Analysis on “The Runaway Slave at Pilgrim’s Point” by Elizabeth Barrett Browning
Introduction
Racism and slavery were considered norms during the Victorian era. So for English poet Elizabeth Barrett Browning, writing the poem The Runaway Slave at Pilgrim’s Point was considered taboo during her time. Browning was a stark abolitionist. She denounces the treatment of slave owners towards slaves and the act of slavery in general. Browning’s aim was to induce sympathy for slaves from the readers and persuade them to share her passion to abolish slavery in her poem. This essay will describe and attempt to analyze the poem The Runaway Slave at Pilgrim’s Point.
When the Emancipation Act was signed in 1833, as an abolitionist, Browning rejoiced for the “virtual freedom” of the slaves. Despite the Emancipation Act beginning to take effect, Browning wrote The Runaway Slave at Pilgrim’s Point as a way of portraying the wickedness of systematized slavery during that time. She also wanted to draw attention to the vigor of the slave’s spirit towards freedom in an empathetic and compassionate depiction. The poem was first published in 1848 in The Liberty Bell, an annual compilation of abolitionist literary works and published by the Massachusetts Anti-Slavery Fair at the time of the poem.
The Runaway Slave at Pilgrim’s Point
The Runaway Slave at Pilgrim’s Point deals with racism using American literature . The poem is a monologue whose narrator is a black female slave who escapes from her master to Plymouth Rock in Massachusetts, which was referred to in the poem as Pilgrim’s Point. She professes her sorrow and frustrations from the horrors that she experienced: her husband had been taken away from her; she had been raped by her master, and; as a result of the rape she gave birth to a baby with white skin.
In much of the poem, the narrator asks for clarity for she lives in a world of full of absurdity and she cannot fathom why they, black slaves, have to live such a cruel fate. Why is there, after all, slavery in the land of the free or Free America as was referred to in the poem? Why does a loving God allow human beings to subject each other to cruelty? Why does it have to be the blacks who have to experience this cruelty? Why do blacks have to be associated with the word mad just because of the color of their skin?
One of the hallmarks of The Runaway Slave at Pilgrim’s Point is the development of the narrator throughout the poem. This development is clearly indicated by the narrator herself. She was once an innocent village girl who fell in love with a fellow black. Come the slavers, who took away her lover by killing him and, with no sympathy, took advantage of her in her tearful grievance.

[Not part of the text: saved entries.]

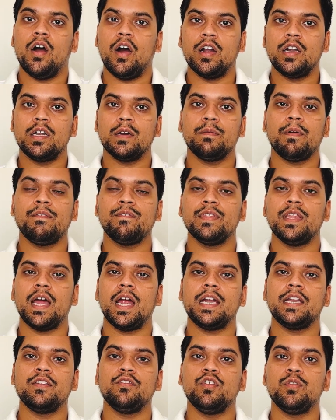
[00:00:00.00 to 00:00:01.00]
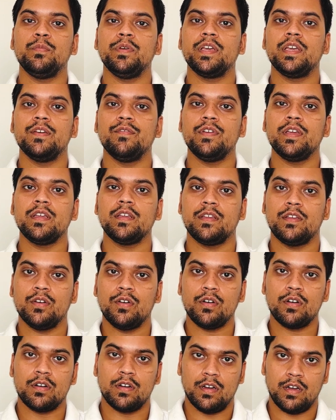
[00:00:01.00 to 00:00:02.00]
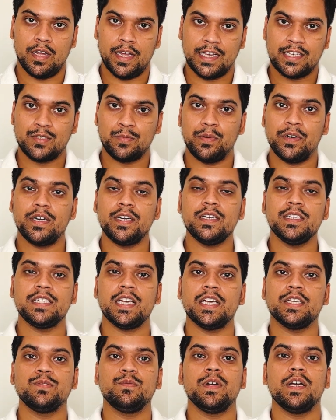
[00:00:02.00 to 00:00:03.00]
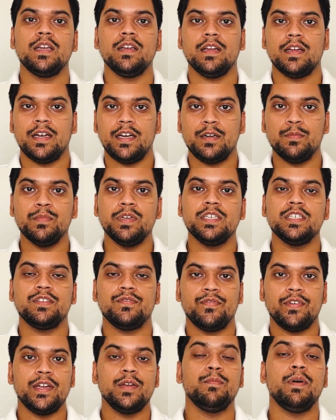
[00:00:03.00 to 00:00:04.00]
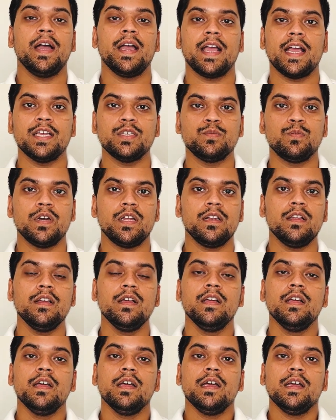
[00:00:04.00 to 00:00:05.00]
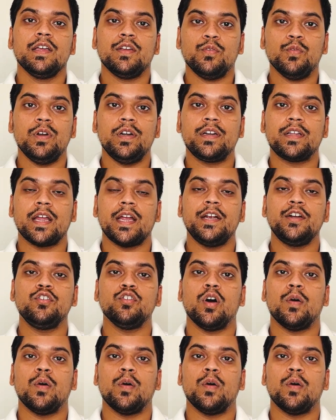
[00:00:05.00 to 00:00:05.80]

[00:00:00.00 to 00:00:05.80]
On top of that, you will be giving your expertise as well. It means feedback as well. You will try to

She then proceeds to narrate that she bore a child who takes more after her masters with skin that is “too white.” She recognizes that she is unable to love the child because the child’s features remind her too much of the cruel fate that befell her. She curses her situation and questions God for permitting such evils to exist. That though black people and white people are made equally beautiful, black people are cursed to an existence of suffering while white people become white angels in their own stars.

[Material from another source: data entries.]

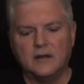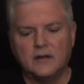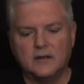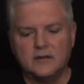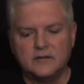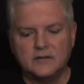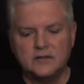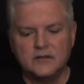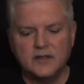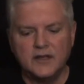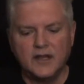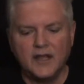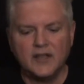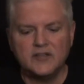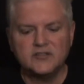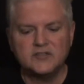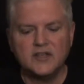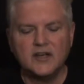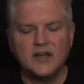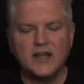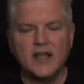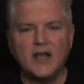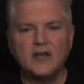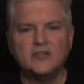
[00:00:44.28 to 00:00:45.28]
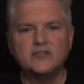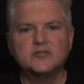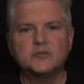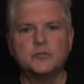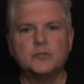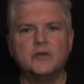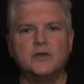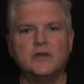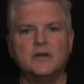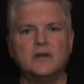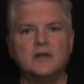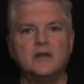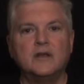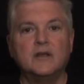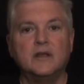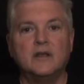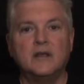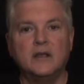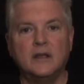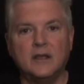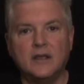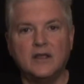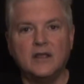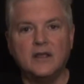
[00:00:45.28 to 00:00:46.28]
today's announcement
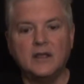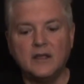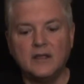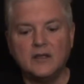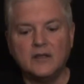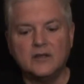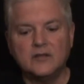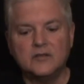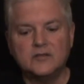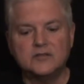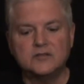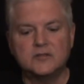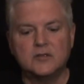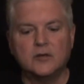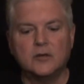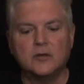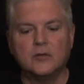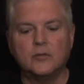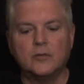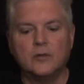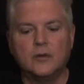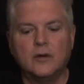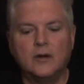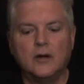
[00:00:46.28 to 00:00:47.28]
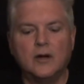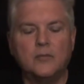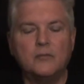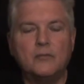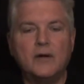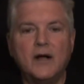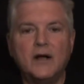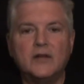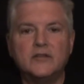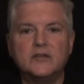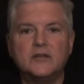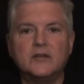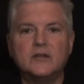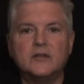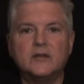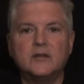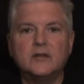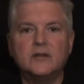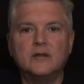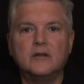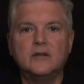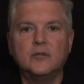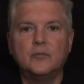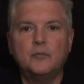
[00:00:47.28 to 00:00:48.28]
is about
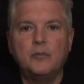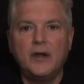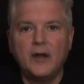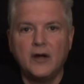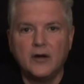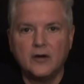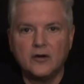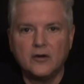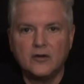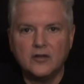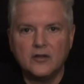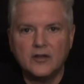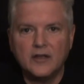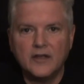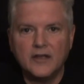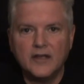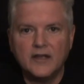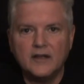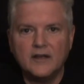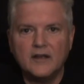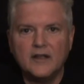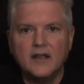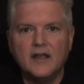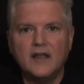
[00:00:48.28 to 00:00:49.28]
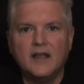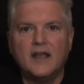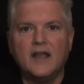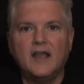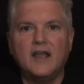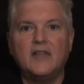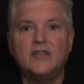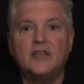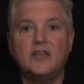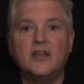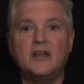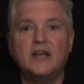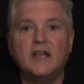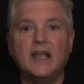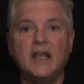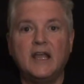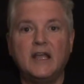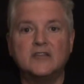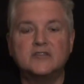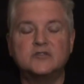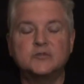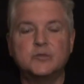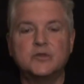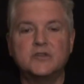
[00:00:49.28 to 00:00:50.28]
the Paralight and the
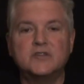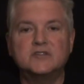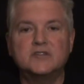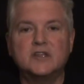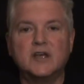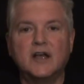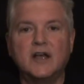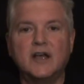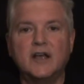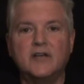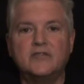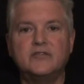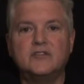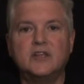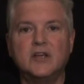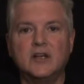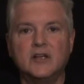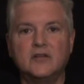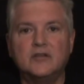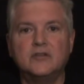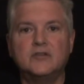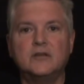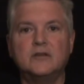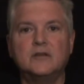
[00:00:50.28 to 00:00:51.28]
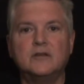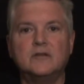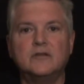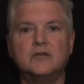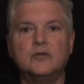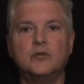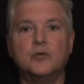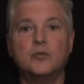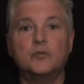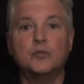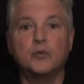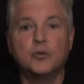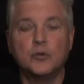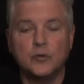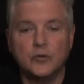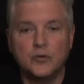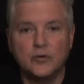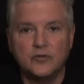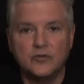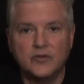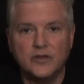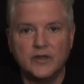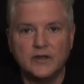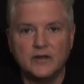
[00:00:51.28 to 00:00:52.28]
enhancements I have done to
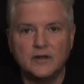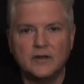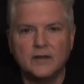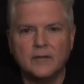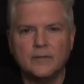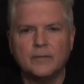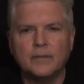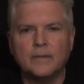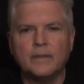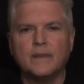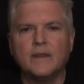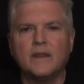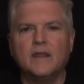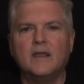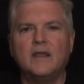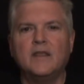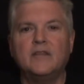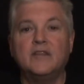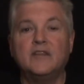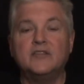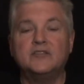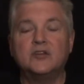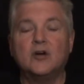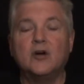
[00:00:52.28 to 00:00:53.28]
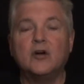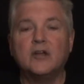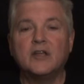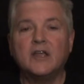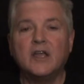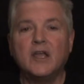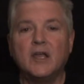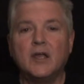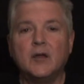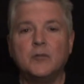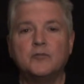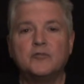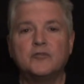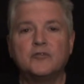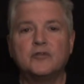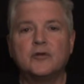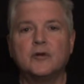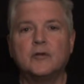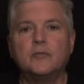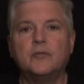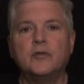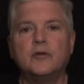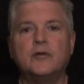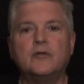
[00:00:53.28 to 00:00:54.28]
improve it. And these all came
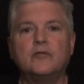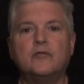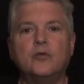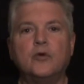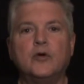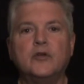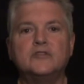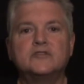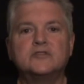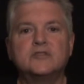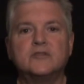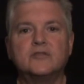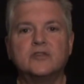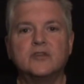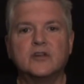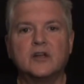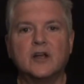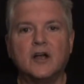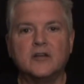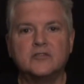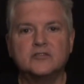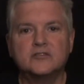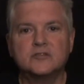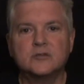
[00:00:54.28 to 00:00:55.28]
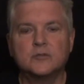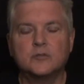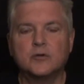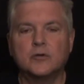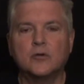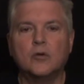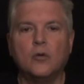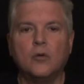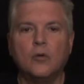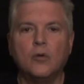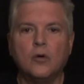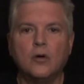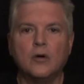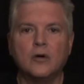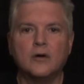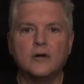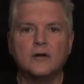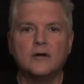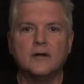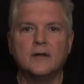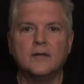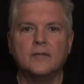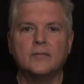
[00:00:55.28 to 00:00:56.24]
from the voice of the customer or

The sweetest stars are made to pass
O'er the face of the darkest night,
but we who are dark, we are dark!
Ah God, we have no stars!
Yet, despite her embittered outlook in life due to everything that she has experienced, the narrator proceeded to make peace with her situation. While she still, ruefully, acknowledges the fatalistic situation of black slaves, she does not resort to cursing her own existence. Instead, she indignantly proclaims and basks in her own identity as a person of black complexion.

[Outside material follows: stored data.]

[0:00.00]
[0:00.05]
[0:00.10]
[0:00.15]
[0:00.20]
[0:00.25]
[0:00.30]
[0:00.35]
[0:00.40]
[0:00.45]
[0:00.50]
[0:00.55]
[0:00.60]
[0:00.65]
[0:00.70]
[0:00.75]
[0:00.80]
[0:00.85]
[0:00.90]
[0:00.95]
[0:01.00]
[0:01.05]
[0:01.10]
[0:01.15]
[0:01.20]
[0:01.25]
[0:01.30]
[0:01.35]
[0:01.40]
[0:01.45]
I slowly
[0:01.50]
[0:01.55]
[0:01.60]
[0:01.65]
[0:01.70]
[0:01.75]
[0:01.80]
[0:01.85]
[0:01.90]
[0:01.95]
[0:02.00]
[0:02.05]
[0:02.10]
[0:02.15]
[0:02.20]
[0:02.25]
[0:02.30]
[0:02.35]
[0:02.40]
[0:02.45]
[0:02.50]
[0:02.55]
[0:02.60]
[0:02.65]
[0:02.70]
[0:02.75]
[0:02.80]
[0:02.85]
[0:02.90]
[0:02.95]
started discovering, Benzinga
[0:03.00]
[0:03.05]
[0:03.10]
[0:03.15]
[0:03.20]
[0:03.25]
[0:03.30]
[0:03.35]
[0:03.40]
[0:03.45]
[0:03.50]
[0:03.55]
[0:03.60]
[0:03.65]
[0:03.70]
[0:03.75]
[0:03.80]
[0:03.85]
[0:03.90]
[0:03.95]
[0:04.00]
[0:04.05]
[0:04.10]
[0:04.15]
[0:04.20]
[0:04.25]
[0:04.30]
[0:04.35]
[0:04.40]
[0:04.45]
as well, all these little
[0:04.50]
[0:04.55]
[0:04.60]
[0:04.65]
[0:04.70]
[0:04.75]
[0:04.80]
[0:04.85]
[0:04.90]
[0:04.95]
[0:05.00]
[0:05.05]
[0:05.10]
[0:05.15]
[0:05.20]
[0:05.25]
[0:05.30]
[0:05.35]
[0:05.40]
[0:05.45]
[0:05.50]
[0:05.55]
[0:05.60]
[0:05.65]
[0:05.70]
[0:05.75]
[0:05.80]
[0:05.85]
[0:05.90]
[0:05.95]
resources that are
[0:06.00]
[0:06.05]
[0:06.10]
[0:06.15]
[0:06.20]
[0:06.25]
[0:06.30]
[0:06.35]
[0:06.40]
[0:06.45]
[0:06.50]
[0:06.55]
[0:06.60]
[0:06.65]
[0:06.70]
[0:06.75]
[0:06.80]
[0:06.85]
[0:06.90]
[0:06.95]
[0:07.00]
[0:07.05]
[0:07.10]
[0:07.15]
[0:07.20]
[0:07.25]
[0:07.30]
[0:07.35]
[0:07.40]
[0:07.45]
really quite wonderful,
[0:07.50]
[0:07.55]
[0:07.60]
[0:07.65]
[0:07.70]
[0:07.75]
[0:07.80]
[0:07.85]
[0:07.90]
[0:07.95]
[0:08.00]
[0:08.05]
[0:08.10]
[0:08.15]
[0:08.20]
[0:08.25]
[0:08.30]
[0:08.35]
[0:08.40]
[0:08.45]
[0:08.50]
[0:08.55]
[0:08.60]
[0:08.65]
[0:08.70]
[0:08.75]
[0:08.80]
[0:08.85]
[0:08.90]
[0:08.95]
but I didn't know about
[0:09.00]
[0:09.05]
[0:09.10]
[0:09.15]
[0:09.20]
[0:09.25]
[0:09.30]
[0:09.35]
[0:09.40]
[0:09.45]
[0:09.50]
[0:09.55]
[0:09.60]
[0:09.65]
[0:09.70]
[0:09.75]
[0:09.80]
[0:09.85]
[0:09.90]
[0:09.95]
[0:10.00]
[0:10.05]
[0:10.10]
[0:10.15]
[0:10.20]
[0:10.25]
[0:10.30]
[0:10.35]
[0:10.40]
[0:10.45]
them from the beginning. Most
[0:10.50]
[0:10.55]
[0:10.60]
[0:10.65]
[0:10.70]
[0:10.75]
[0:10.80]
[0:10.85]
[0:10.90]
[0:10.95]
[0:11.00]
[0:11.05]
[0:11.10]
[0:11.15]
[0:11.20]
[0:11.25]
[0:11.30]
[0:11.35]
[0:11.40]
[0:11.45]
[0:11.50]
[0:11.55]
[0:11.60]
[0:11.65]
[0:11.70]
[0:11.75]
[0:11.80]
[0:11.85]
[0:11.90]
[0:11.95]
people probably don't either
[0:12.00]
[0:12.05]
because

Whether she wishes to no longer be black is absent in the poem itself. Subtly empowering her belief of being black as not a mere matter of skin tone and, even less so, a marker of inferiority. That no matter how much suffering her white oppressors deal upon her, she will never utter a sound of weakness - she will never give them the satisfaction of superiority. She is determined to be strong and not let anyone break her spirit no matter how much pain and suffering they inflict on her.
The following lines surely elicited a strong feeling of admiration from the readers because a black slave woman refuses anguish to take over her. Even if she doesn’t fight back physically, her spirit and determination is insult enough to the slave owners.
I am not mad: I am black.
I see you staring in my face—
I know you staring, shrinking back,
Ye are born of the Washington-race,
And this land is the free America,
And this mark on my wrist—(I prove what I say)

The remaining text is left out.